Société
La plus haute juridiction américaine autorise à nouveau l’expédition de la pilule abortive par la poste
La Cour suprême des États-Unis a suspendu provisoirement, lundi, une décision d’une cour d’appel conservatrice qui interdisait l’envoi postal de la mifépristone, un médicament utilisé dans la majorité des interruptions volontaires de grossesse.
Ce rebondissement judiciaire intervient dans un contexte de vives tensions autour du droit à l’avortement outre-Atlantique. Depuis que la Cour suprême a renversé, en juin 2022, l’arrêt historique qui garantissait ce droit au niveau fédéral, chaque État est libre de légiférer sur la question. Une vingtaine d’entre eux ont depuis interdit ou sévèrement restreint l’accès à l’IVG, qu’elle soit chirurgicale ou médicamenteuse.
La décision du 1er mai émanant d’une cour d’appel ultraconservatrice, applicable à l’ensemble du territoire, aggravait encore ces restrictions. Elle entravait notamment le recours à la télémédecine, par lequel plus d’un quart des interruptions volontaires de grossesse sont aujourd’hui réalisées, selon des données d’organisations spécialisées.

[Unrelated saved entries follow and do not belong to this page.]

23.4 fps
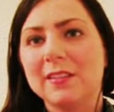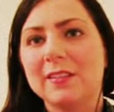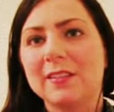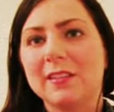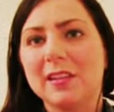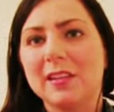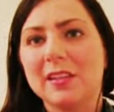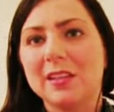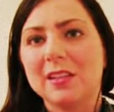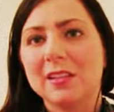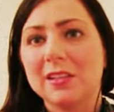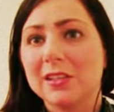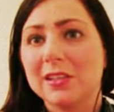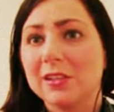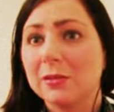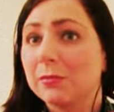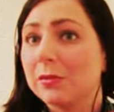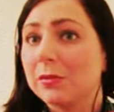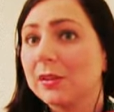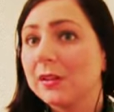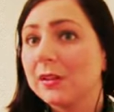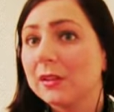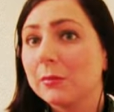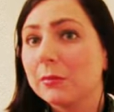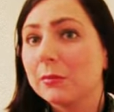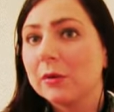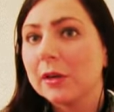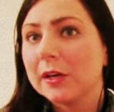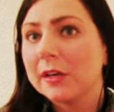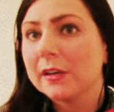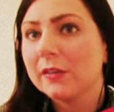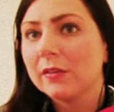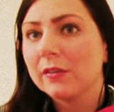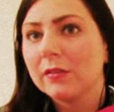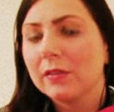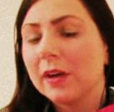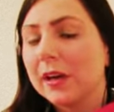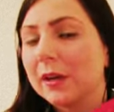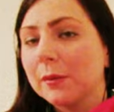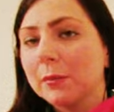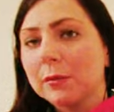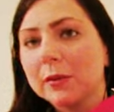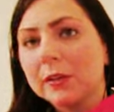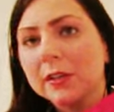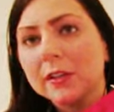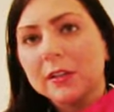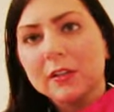It's not like completely bright,
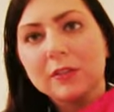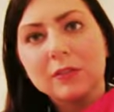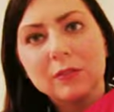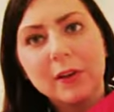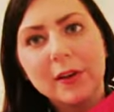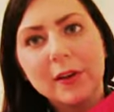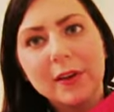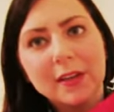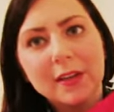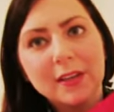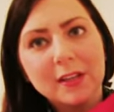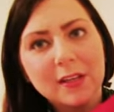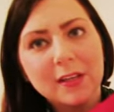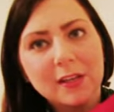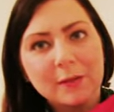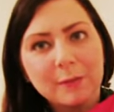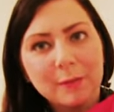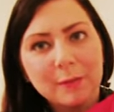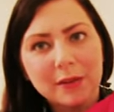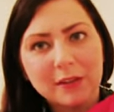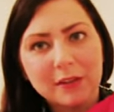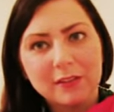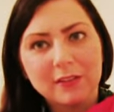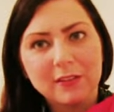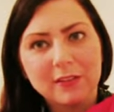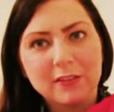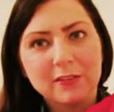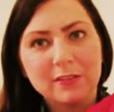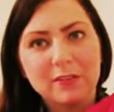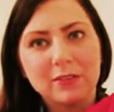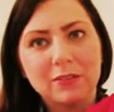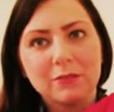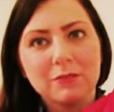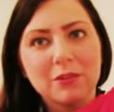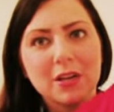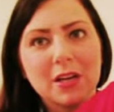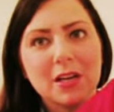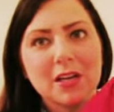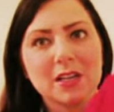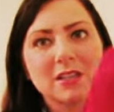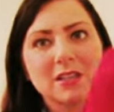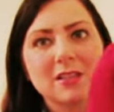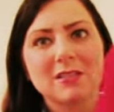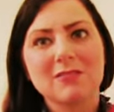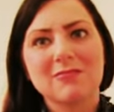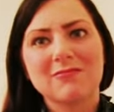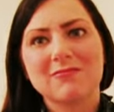vibrant red, but it's also
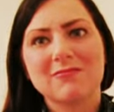not,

Le laboratoire Danco, fabricant de la mifépristone, avait saisi en urgence la plus haute juridiction du pays. Il dénonçait une situation de « confusion immédiate et de bouleversement brutal pour les fabricants, les distributeurs, les professionnels de santé, les pharmaciens et les patientes ». Dans une brève ordonnance non motivée, la Cour suprême a suspendu l’application de la décision de la cour d’appel jusqu’au 11 mai.
Cette cour d’appel avait donné raison à la Louisiane, État républicain ayant adopté l’une des législations les plus restrictives en matière d’avortement. Cet État contestait la décision de l’Agence américaine des médicaments (FDA) de lever en 2023 l’obligation pour les patientes de se rendre en personne pour obtenir la mifépristone. Il invoquait des risques potentiels pour la santé, pourtant écartés par la communauté scientifique.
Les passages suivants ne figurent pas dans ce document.